- [Given records]:
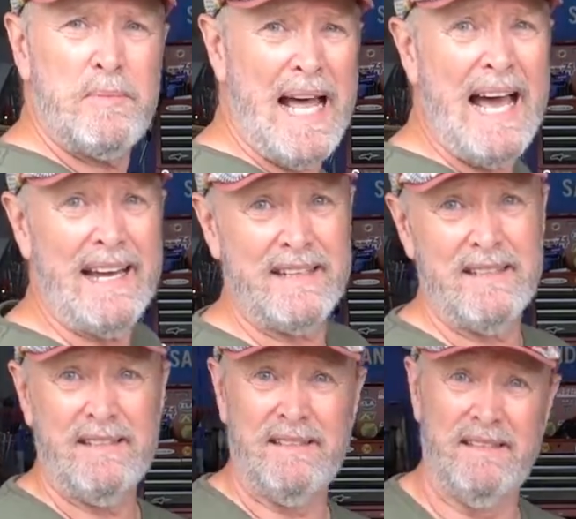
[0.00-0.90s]
black.
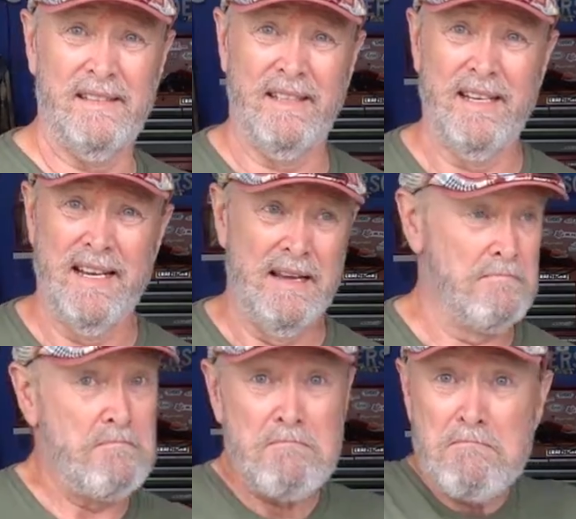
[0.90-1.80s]

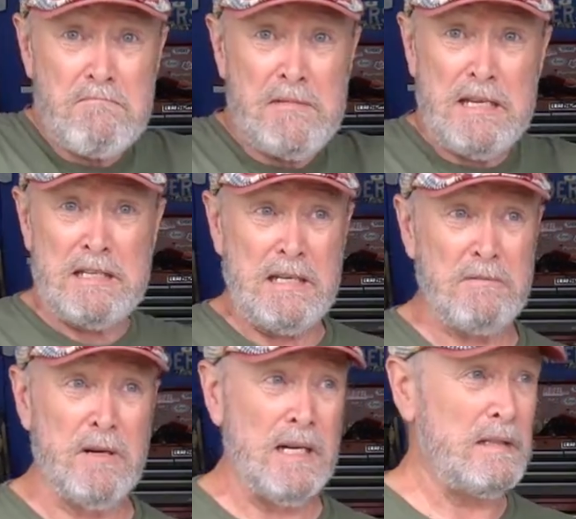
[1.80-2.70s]
They
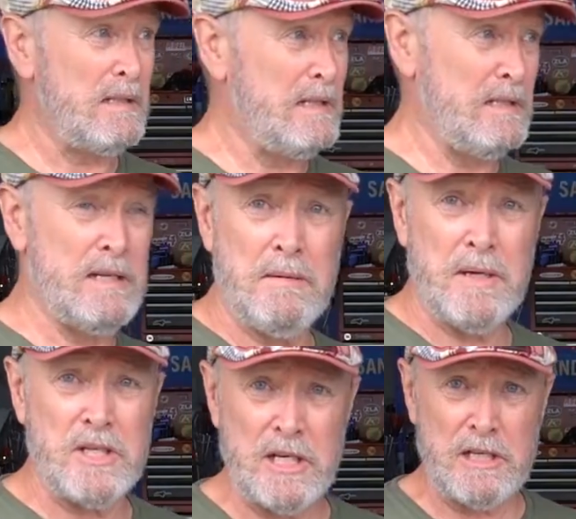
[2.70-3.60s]
said, well, there's not
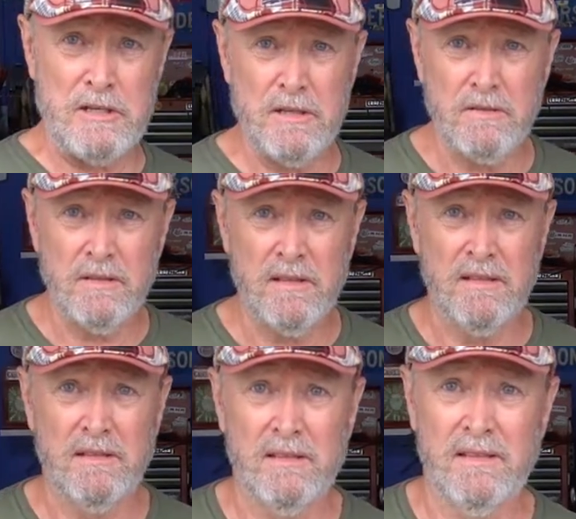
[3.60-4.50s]
much I can do.
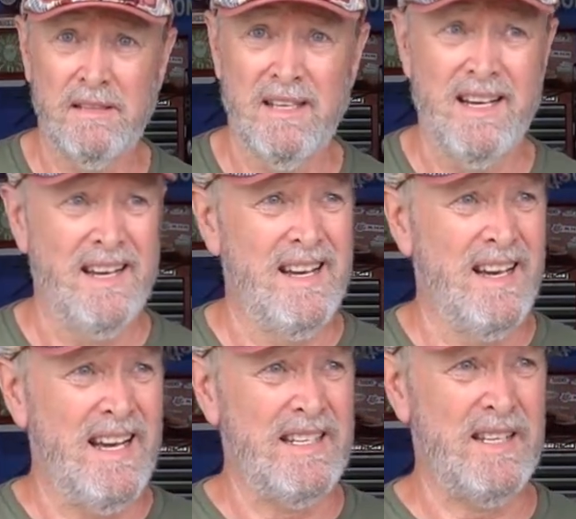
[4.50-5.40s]

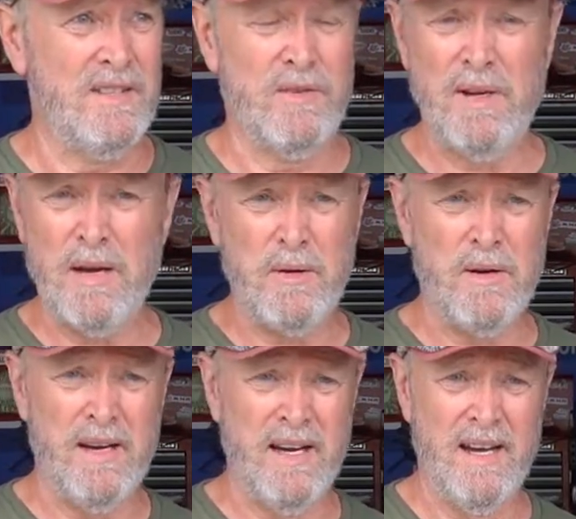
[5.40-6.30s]
I said, so now
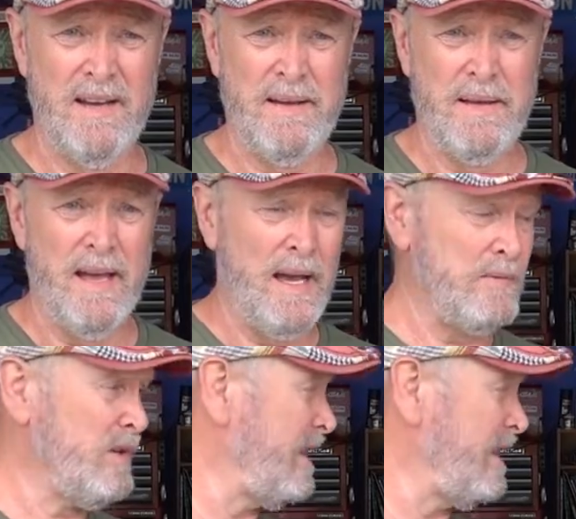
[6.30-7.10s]
I'm trying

- [What is required]: Without the pictures, reproduce every line of the records above exactly.

- [Exercise output]:
[0.00-0.90s]
black.
[0.90-1.80s]

[1.80-2.70s]
They
[2.70-3.60s]
said, well, there's not
[3.60-4.50s]
much I can do.
[4.50-5.40s]

[5.40-6.30s]
I said, so now
[6.30-7.10s]
I'm trying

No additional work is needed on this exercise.